Ricordo sempre con tanta ammirazione e gratitudine l’amico e collega Gerardo Bombonato, il quale fu il primo a instillarmi l’amore per la verità e per la libertà.
Verità e libertà sono i principi cardine sui quali si basa una democrazia.
Concetti che coi venti di guerra che spirano fortissimo anche in Europa, diventano particolarmente concreti, mettendo da parte quella retorica che ha sempre un po’ contraddistinto questo tipo di ragionamenti, dando per scontato – troppo per scontato – che i diritti siano un qualcosa di innato e che nessuno potrebbe mai toglierci.
Sfortunatamente non è così. Il problema, anzi il pericolo, c’è quando quei diritti ci vengono sfilati un pezzettino alla volta, in modo che non ci si accorga della loro sparizione.
Si dà il tempo alle persone di abituarsi, poi si prosegue. Così facendo nel giro di poco si rischia di perdere la propria libertà.
Ecco perché sono molto preoccupato per quanto sta avvenendo in Italia. L’Aula della Camera ha infatti approvato un emendamento che dispone il divieto totale della pubblicazione dell’ordinanza di custodia cautelare.
Secondo l’Ordine dei giornalisti se venisse definitivamente approvato “avremmo un black out totale sulle notizie di cronaca giudiziaria e verrebbe inferto un duro colpo al diritto di cronaca. Questa ipotesi di divieto totale non ha nulla a che vedere con il principio di presunzione di innocenza, ma costituirebbe una pesante limitazione del diritto dei cittadini ad essere informati. Ai giornalisti verrebbe impedito di raccontare di arresti, e quindi di ogni azione delle forze dell’ordine e della magistratura, una inaccettabile restrizione di quanto stabilisce la Carta Costituzionale”.
Credo non debba ricordare nuovamente il mio percorso professionale: sono completamente votato al garantismo e alla presunzione di innocenza. Ma qui parliamo di una pericolosissima deriva autoritaria, capace di minare l’equilibrio della nostra democrazia.
Quello che sta accadendo è di una gravità enorme: serve a poco, per dirne una, condannare ferocemente – evidentemente solo a parole – i femminicidi, se poi la gente non potrà essere informata di ciò che avviene.

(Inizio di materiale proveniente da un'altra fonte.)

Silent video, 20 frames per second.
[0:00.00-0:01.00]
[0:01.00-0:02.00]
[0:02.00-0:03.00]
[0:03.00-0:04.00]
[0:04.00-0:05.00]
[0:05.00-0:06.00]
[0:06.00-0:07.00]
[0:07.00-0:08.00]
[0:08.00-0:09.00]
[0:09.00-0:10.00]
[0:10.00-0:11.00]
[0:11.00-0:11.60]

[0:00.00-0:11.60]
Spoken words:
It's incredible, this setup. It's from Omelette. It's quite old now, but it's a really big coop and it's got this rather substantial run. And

Per fortuna che c’è la tanto vituperata Costituzione, che ogni tanto qualcuno critica e vorrebbe modificare. E per fortuna che siamo in Europa e che possiamo contare sulla Cedu.

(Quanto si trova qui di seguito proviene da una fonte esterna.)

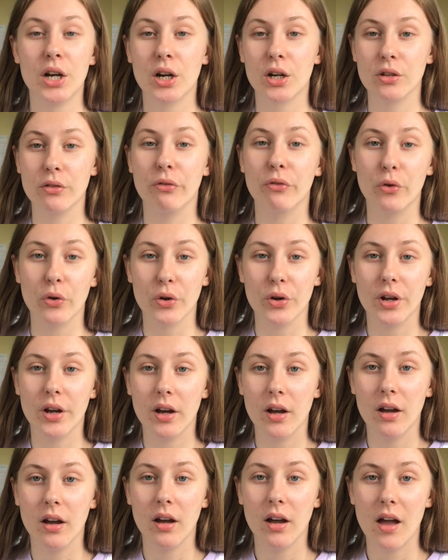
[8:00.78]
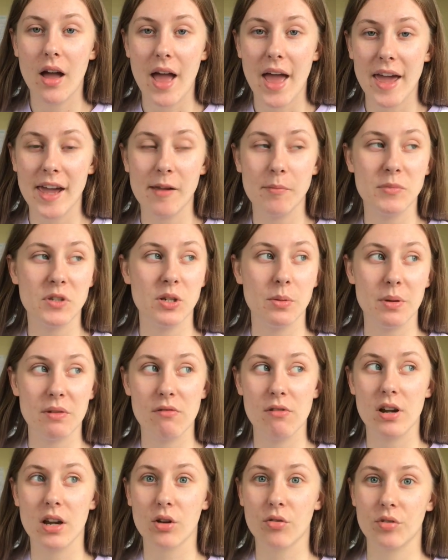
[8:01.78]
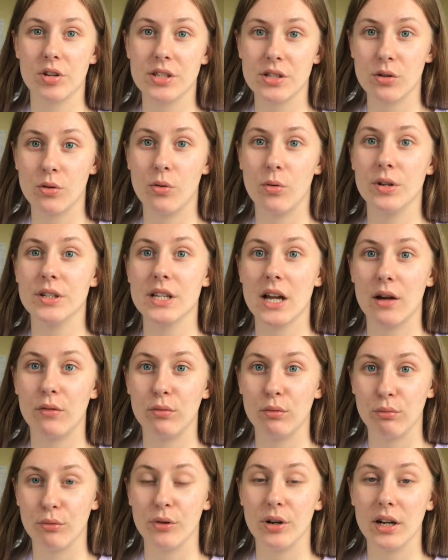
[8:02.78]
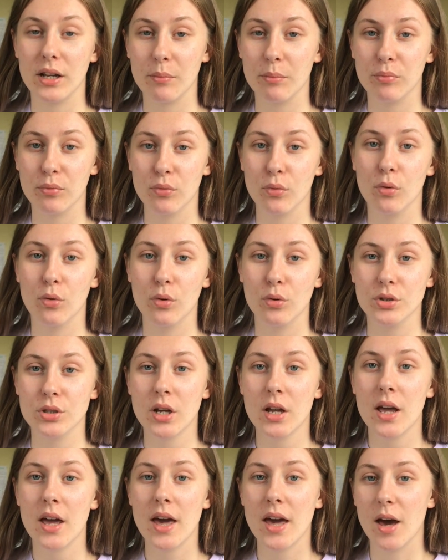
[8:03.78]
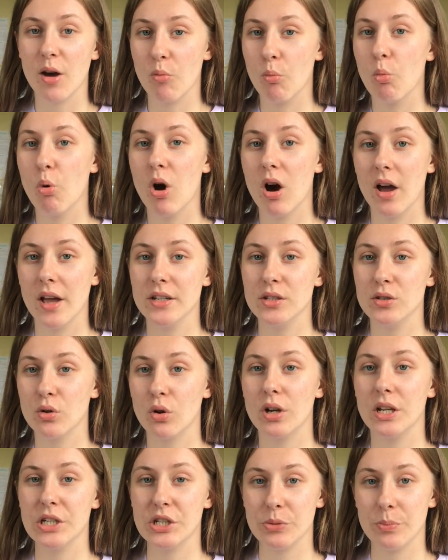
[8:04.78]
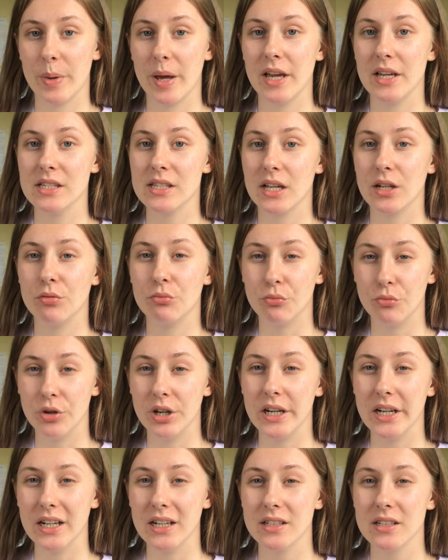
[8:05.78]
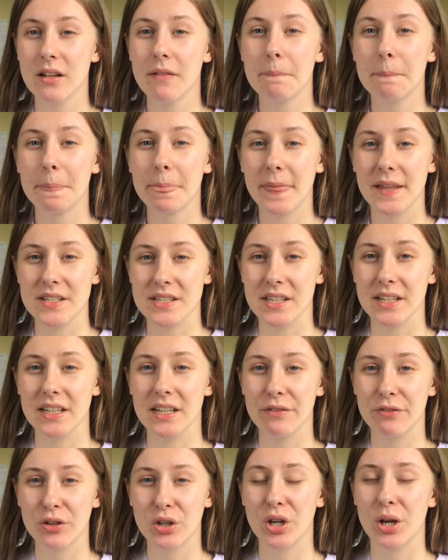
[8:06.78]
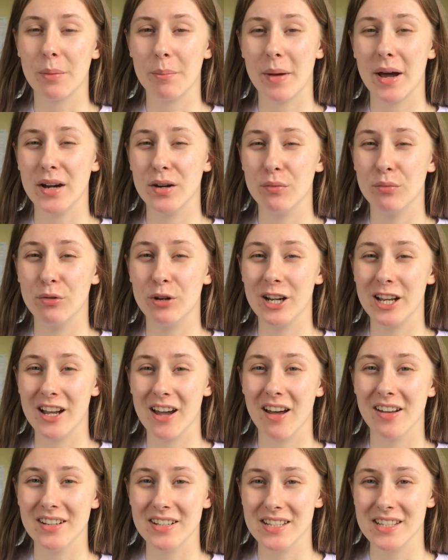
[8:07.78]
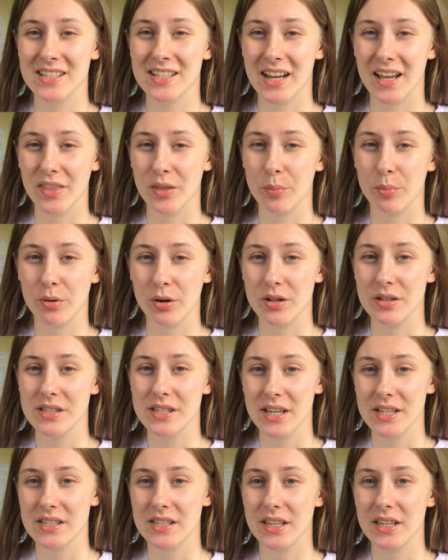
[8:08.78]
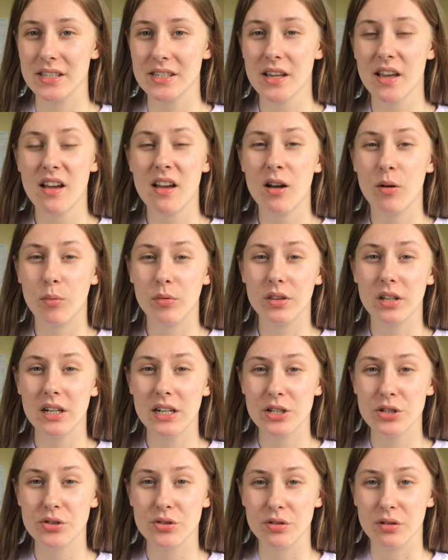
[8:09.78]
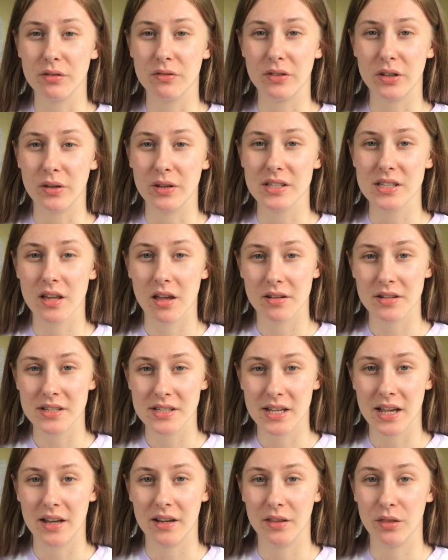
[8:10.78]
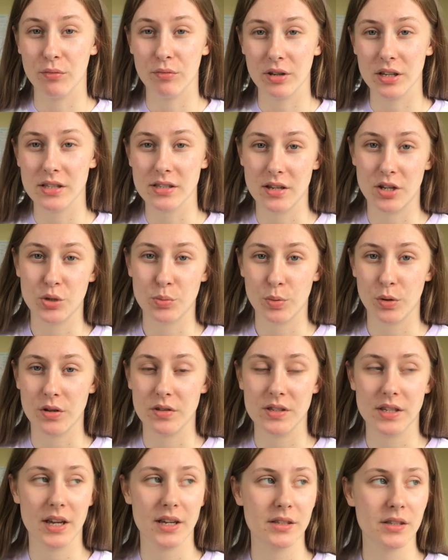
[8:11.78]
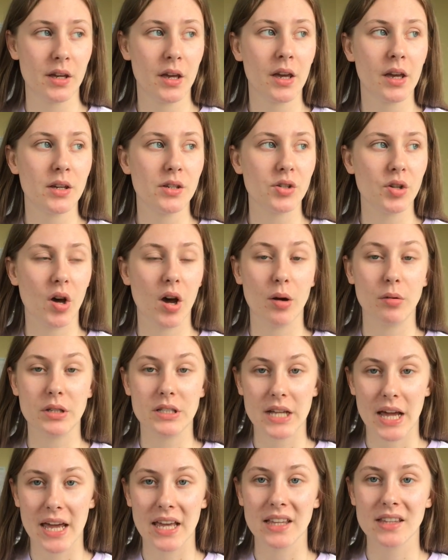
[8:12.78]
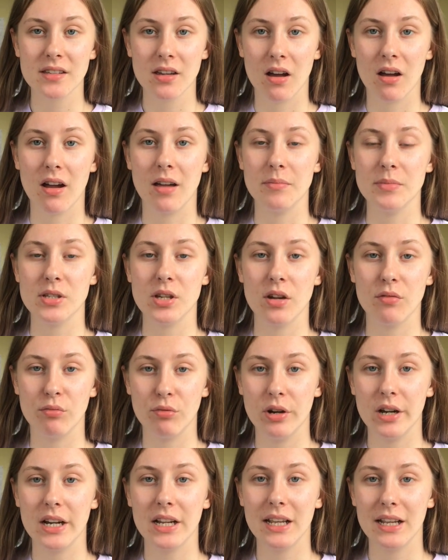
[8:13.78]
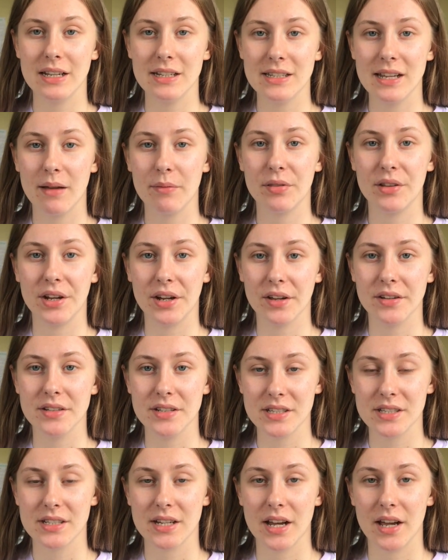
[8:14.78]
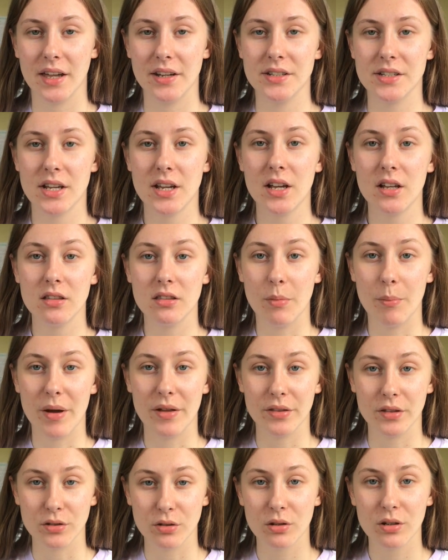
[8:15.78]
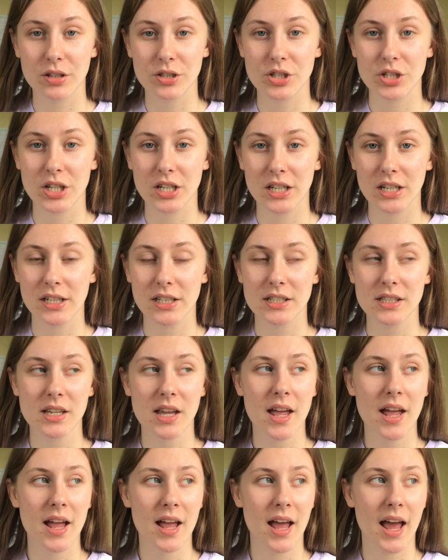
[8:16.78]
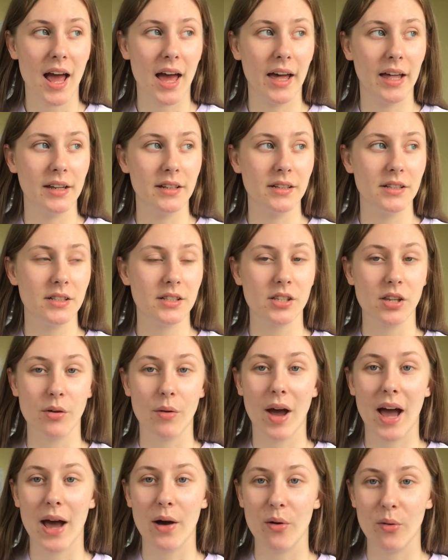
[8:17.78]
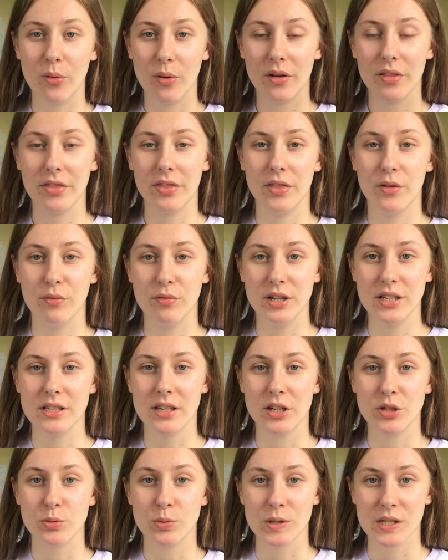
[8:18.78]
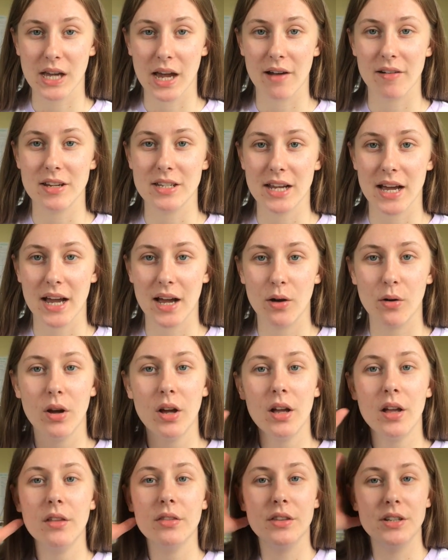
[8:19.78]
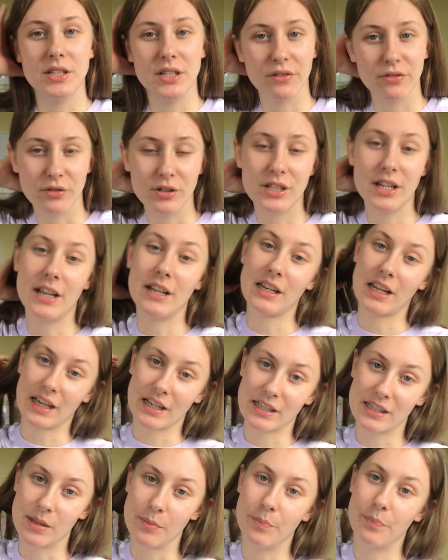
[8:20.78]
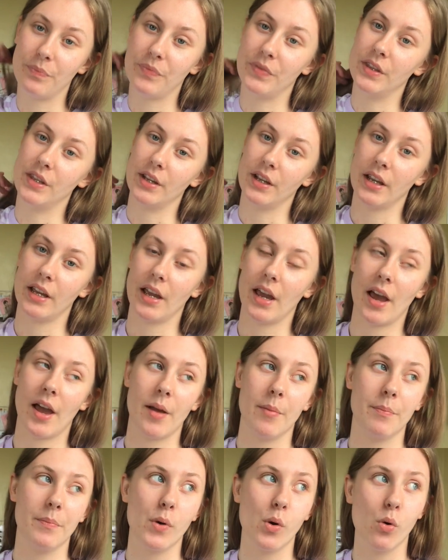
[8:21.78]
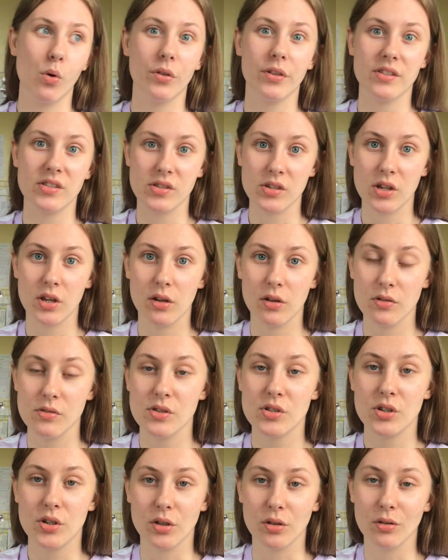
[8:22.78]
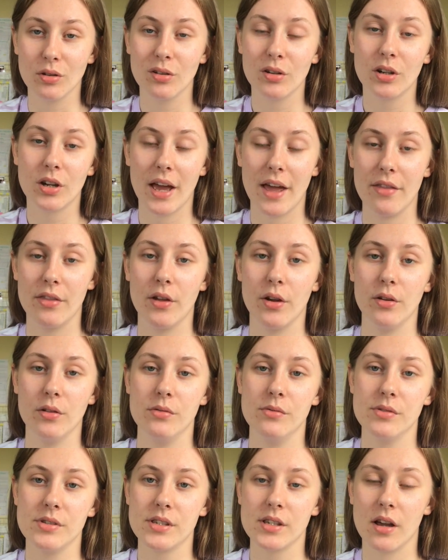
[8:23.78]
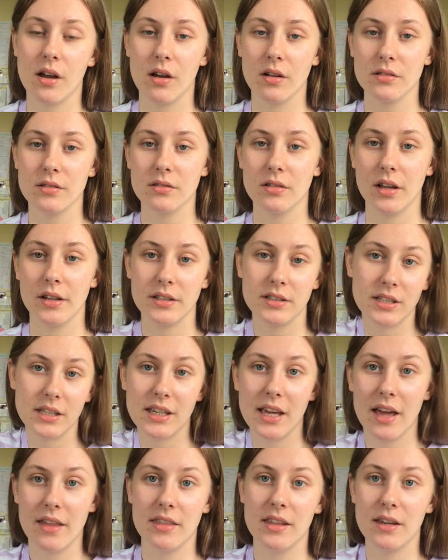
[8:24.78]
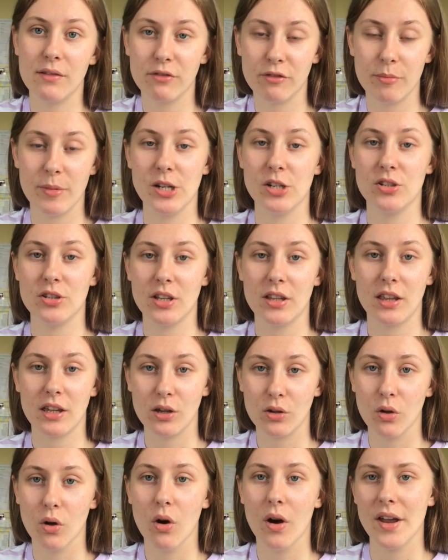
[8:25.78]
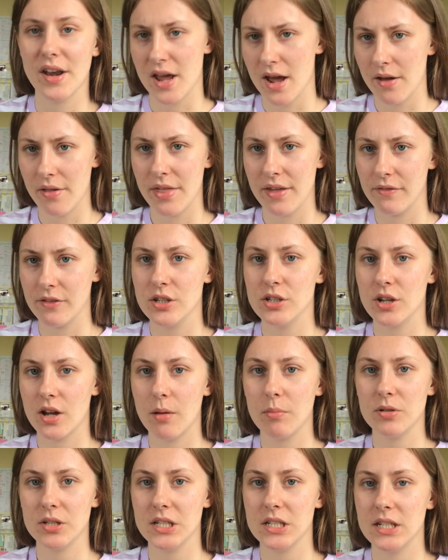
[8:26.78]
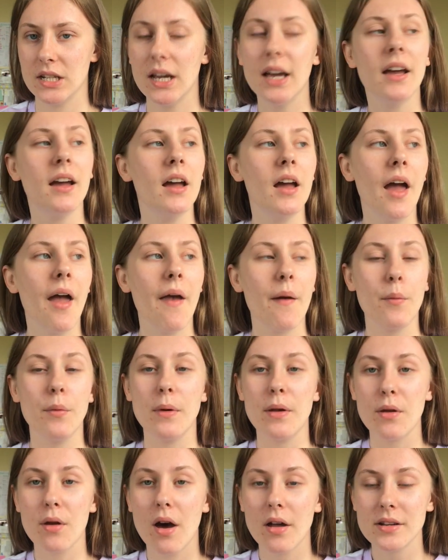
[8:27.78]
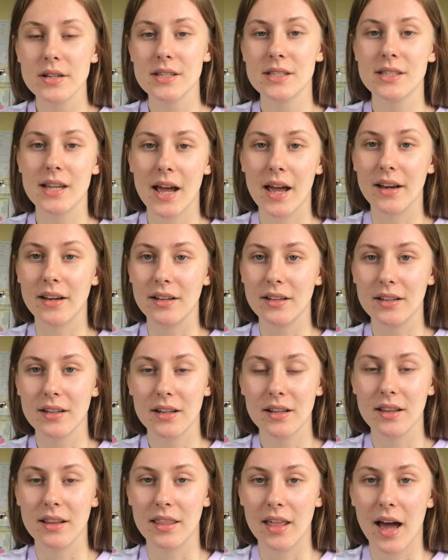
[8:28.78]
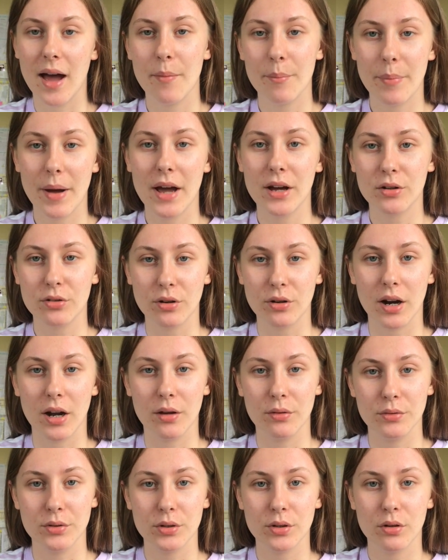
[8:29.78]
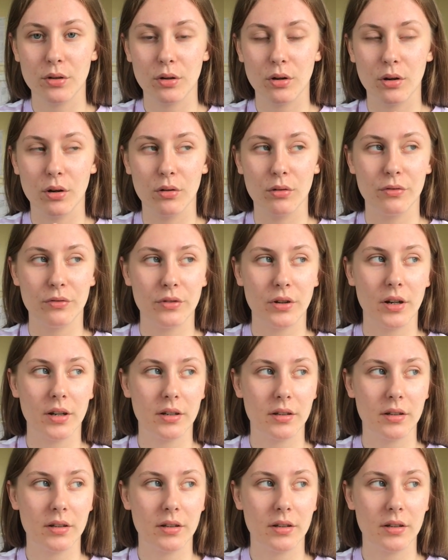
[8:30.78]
you've got to aim to be really critical and to have a really broad and wide knowledge base and read a significant amount and really understand the processes. With a literature review, it's understanding the research process, so I would take time to really in-depthly understand the methodologies, and so how the research was carried out, the different techniques the authors use to get those, to get the information that they got and how they've interpreted it. When you understand that background of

Voglio essere ancora più chiaro. Il Parlamento potrebbe anche decidere che domani tutti quelli che si vestono di blu commettono un reato e perciò vanno arrestati.

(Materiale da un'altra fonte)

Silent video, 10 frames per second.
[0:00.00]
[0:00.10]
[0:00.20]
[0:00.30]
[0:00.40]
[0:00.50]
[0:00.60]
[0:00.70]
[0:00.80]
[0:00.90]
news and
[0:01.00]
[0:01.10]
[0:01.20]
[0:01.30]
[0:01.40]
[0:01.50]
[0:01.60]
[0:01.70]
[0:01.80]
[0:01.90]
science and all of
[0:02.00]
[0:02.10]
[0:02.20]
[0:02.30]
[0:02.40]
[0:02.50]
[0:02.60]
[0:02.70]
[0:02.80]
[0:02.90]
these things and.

Potrebbe farlo, certo. Ma la legge sarebbe anti costituzionale e mai potrebbe entrare in vigore.
Capiterà la stessa cosa con questo obbrobrio liberticida, qualora giungesse mai a definitiva approvazione.
C’è una cosa che si chiama pubblico interesse, che vince su tutto. Ci sono sentenze italiane ed europee, una vasta letteratura in merito, che mi fa dormire sonni tranquilli.
All’opposto, ciò che mi spaventa, è la volontà reiterata da parte di alcuni politici di mettere il bavaglio ai giornalisti, di non comprendere che una stampa libera è essenziale per gli stessi contrappesi che garantiscono ad una democrazia di essere tale.
Se il problema è la strumentalizzazione della cronaca giudiziaria, del gossip sulla pelle delle persone, della mancata attuazione delle norme deontologiche, piuttosto di punire tutti e colpire al cuore la libertà, potenziamo l’Ordine, invece di volerlo abolire, come qualche ignorante – nel senso che ignora questo mestiere – propone a correnti alterne!
La soluzione ai problemi – che innegabilmente esistono – sta proprio nella riforma dell’Ordine, della legge che risale addirittura al 1963.
Una riforma, per essere chiari, che devono proporre i giornalisti e non essere imposta dalla politica.
Io credo che la guardia debba restare altissima, mi aspetto in particolare da parte del mio Ordine professionale, quello dell’Emilia Romagna, una netta presa di posizione, finanche una manifestazione di piazza.
Inaccettabile anche solo pensare di eliminare la cronaca giudiziaria, perché di questo si tratta.
Come ci ha ricordato più volte Mario Calabresi, in ogni angolo del mondo ci sono giornalisti minacciati, picchiati, trascinati in tribunale per spingerli a smettere di “disturbare”, rapiti, uccisi. Ci sono Paesi in cui il “pericolo” viene associato soltanto all’andare a raccontare le guerre all’estero e Paesi in cui ci vuole coraggio a descrivere ciò che accade sotto casa. Ci sono Paesi in cui le due cose convivono.